----- GIVEN RECORDS
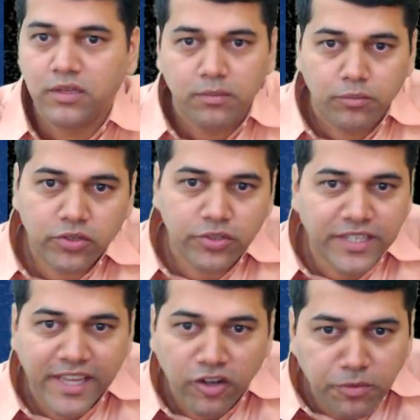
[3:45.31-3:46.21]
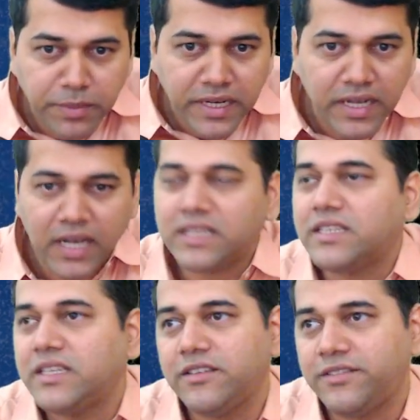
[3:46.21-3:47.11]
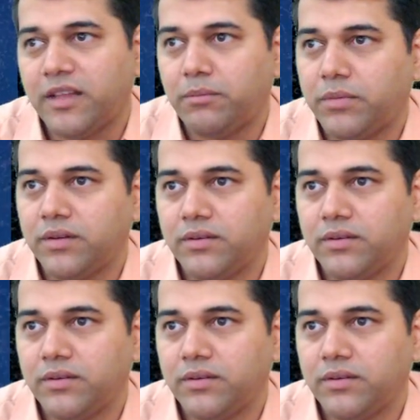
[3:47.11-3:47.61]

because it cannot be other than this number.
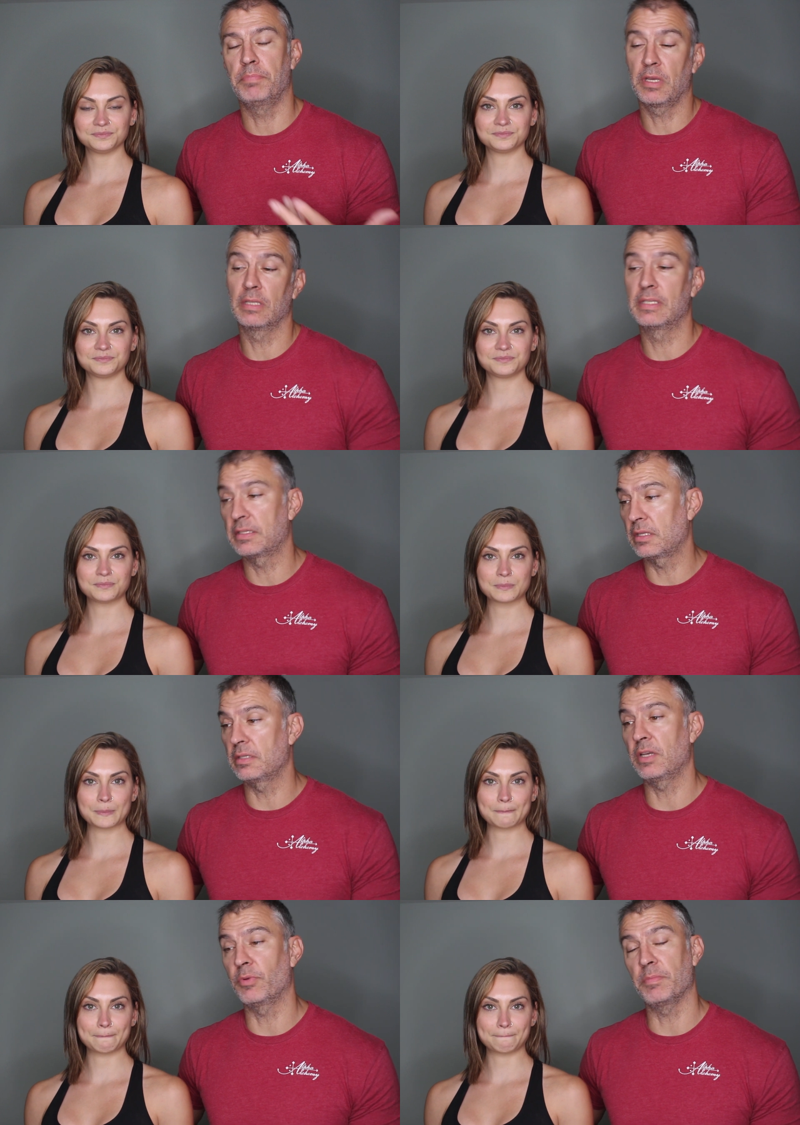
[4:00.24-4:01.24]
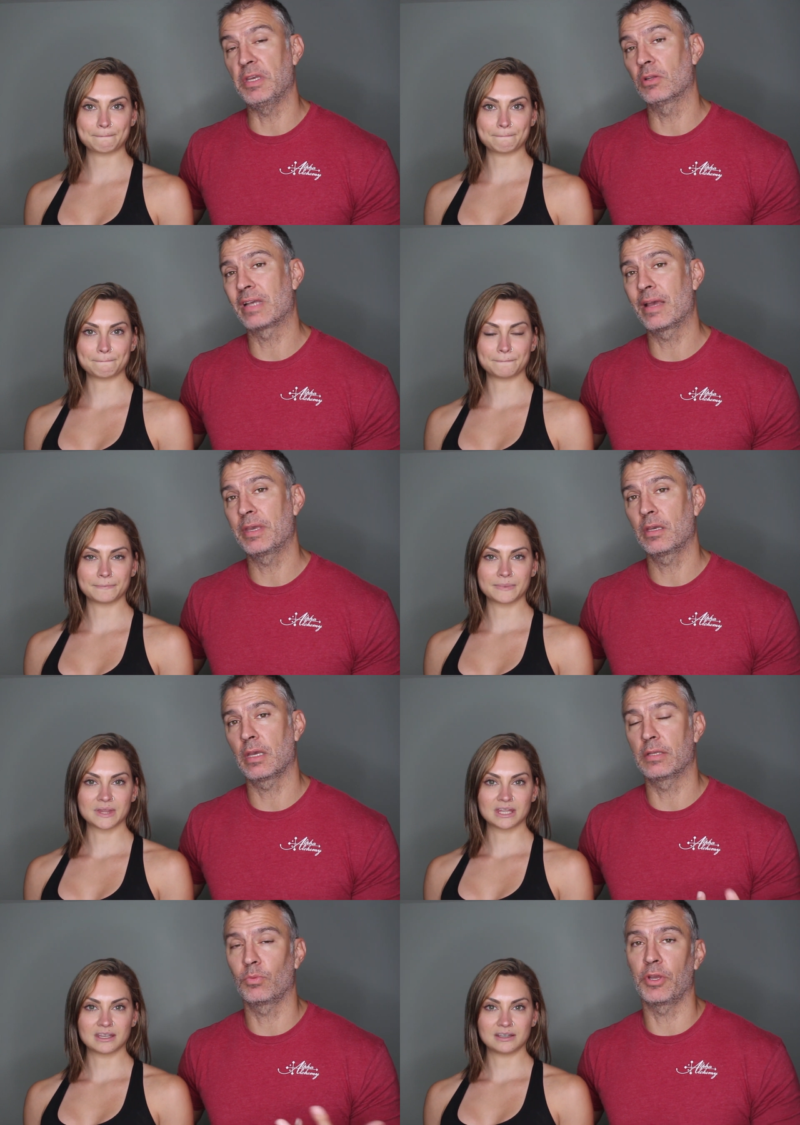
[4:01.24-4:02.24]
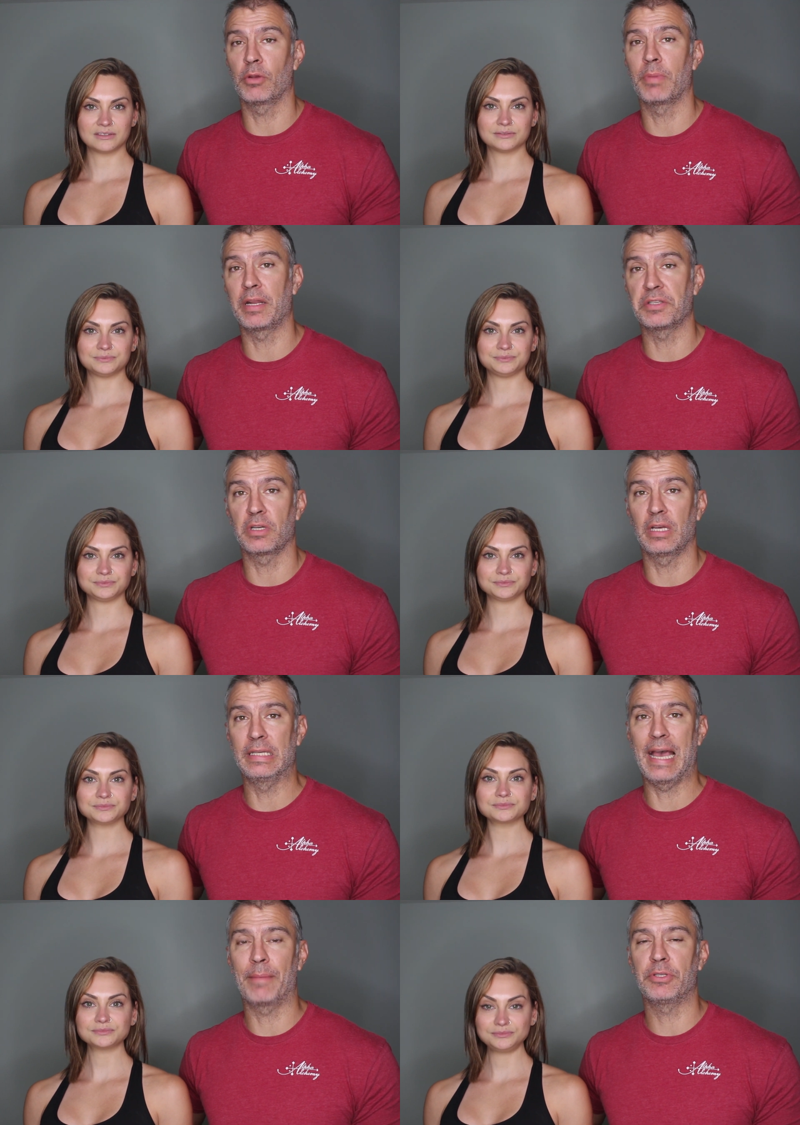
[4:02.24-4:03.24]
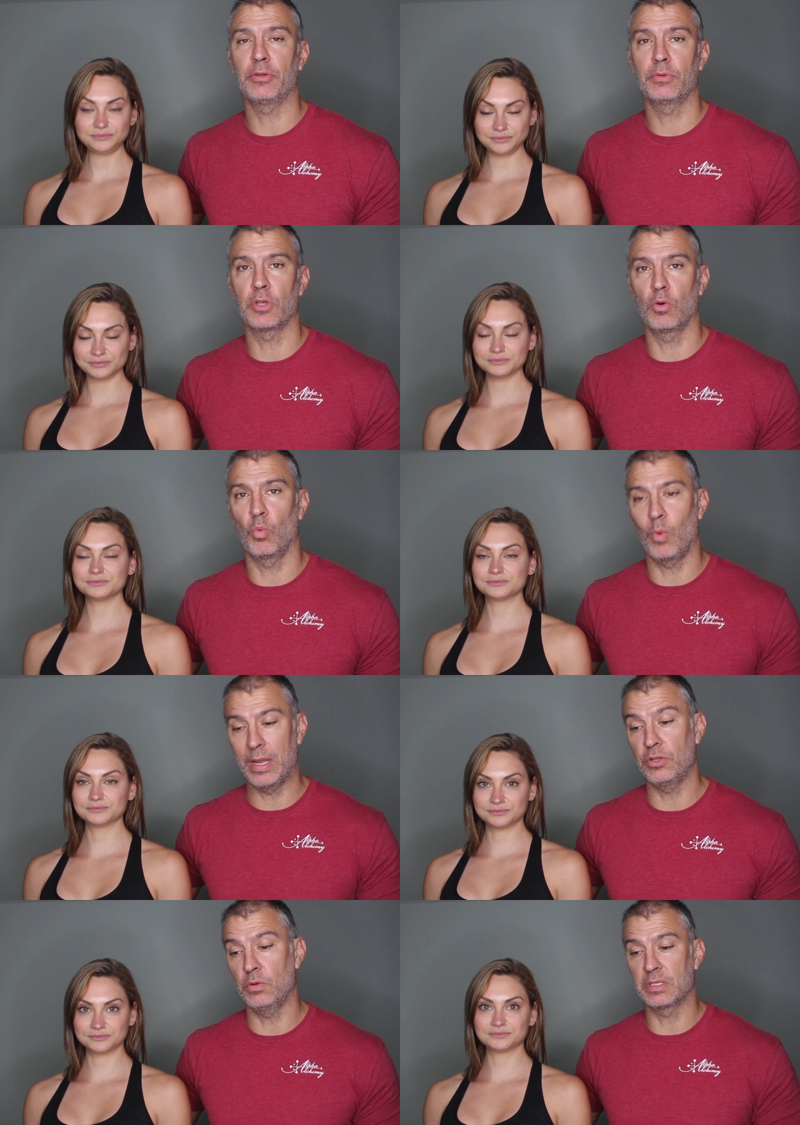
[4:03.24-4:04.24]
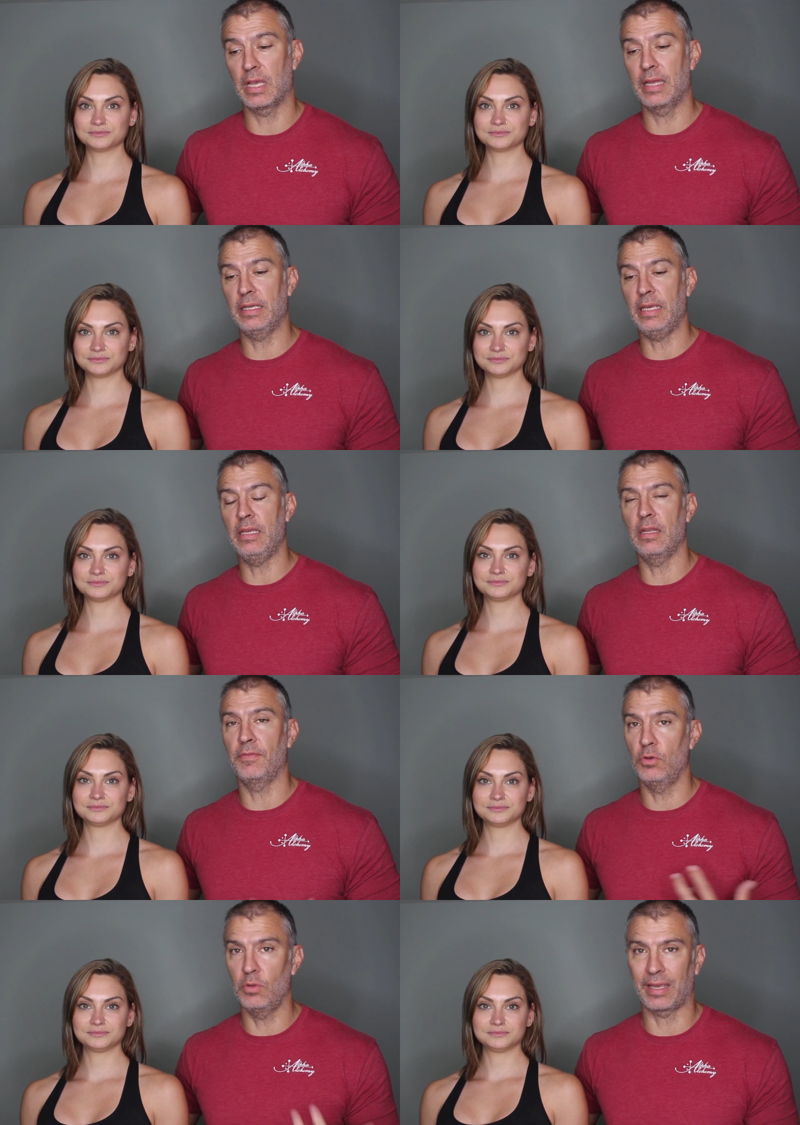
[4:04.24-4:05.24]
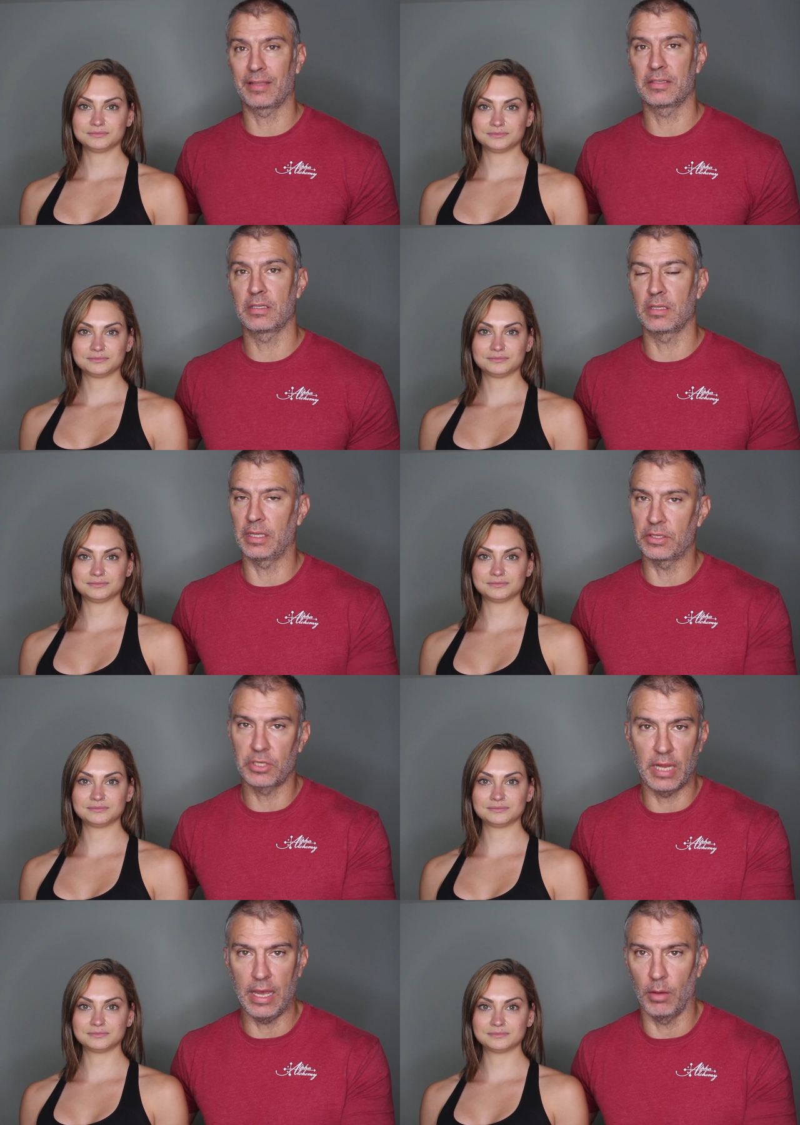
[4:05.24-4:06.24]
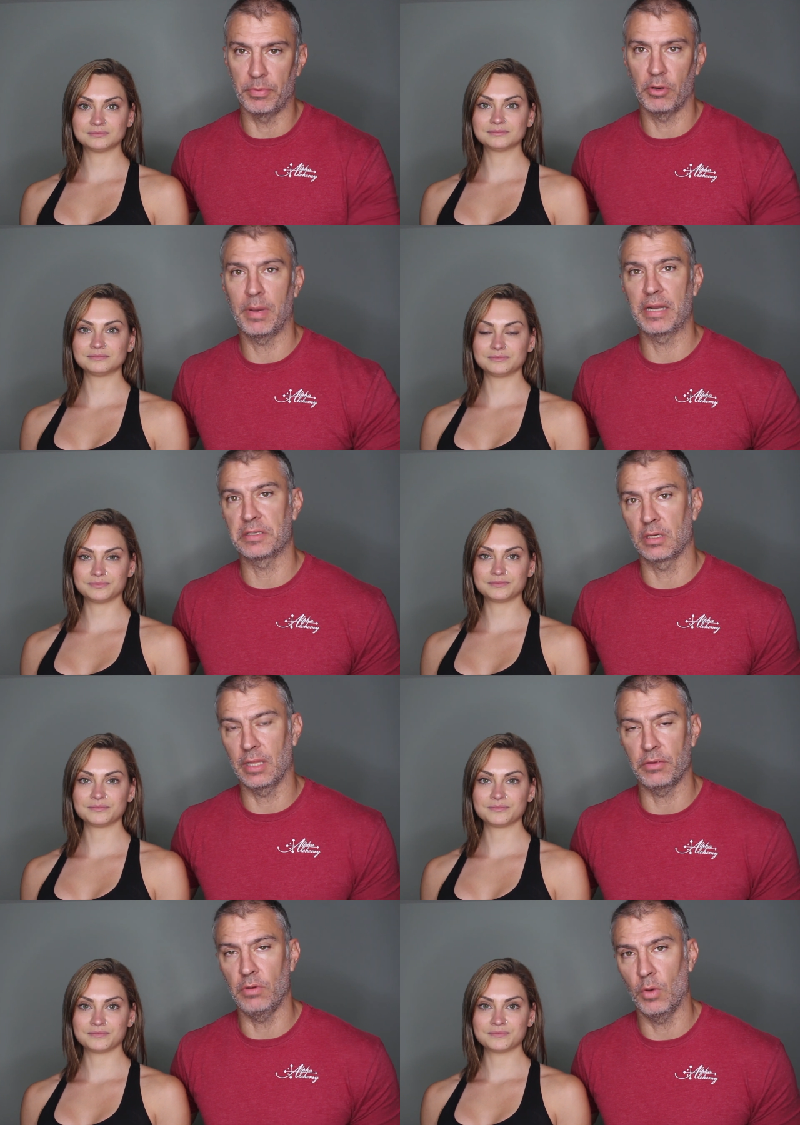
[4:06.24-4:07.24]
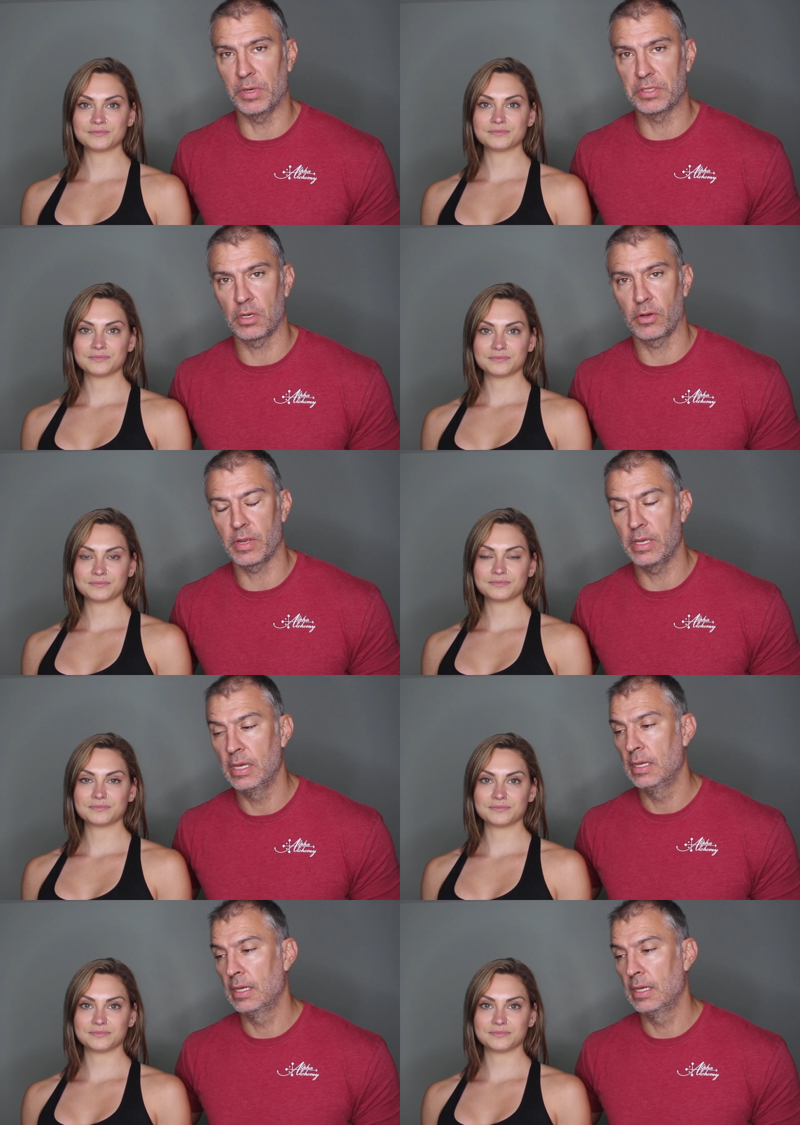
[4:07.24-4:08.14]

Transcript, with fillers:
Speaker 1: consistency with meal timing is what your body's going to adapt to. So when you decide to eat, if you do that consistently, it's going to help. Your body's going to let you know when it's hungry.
----------
Output nothing but an exact retyping of the material, pictures excluded.

→ EXERCISE RESULT
[3:45.31-3:46.21]
[3:46.21-3:47.11]
[3:47.11-3:47.61]

because it cannot be other than this number.
[4:00.24-4:01.24]
[4:01.24-4:02.24]
[4:02.24-4:03.24]
[4:03.24-4:04.24]
[4:04.24-4:05.24]
[4:05.24-4:06.24]
[4:06.24-4:07.24]
[4:07.24-4:08.14]

Transcript, with fillers:
Speaker 1: consistency with meal timing is what your body's going to adapt to. So when you decide to eat, if you do that consistently, it's going to help. Your body's going to let you know when it's hungry.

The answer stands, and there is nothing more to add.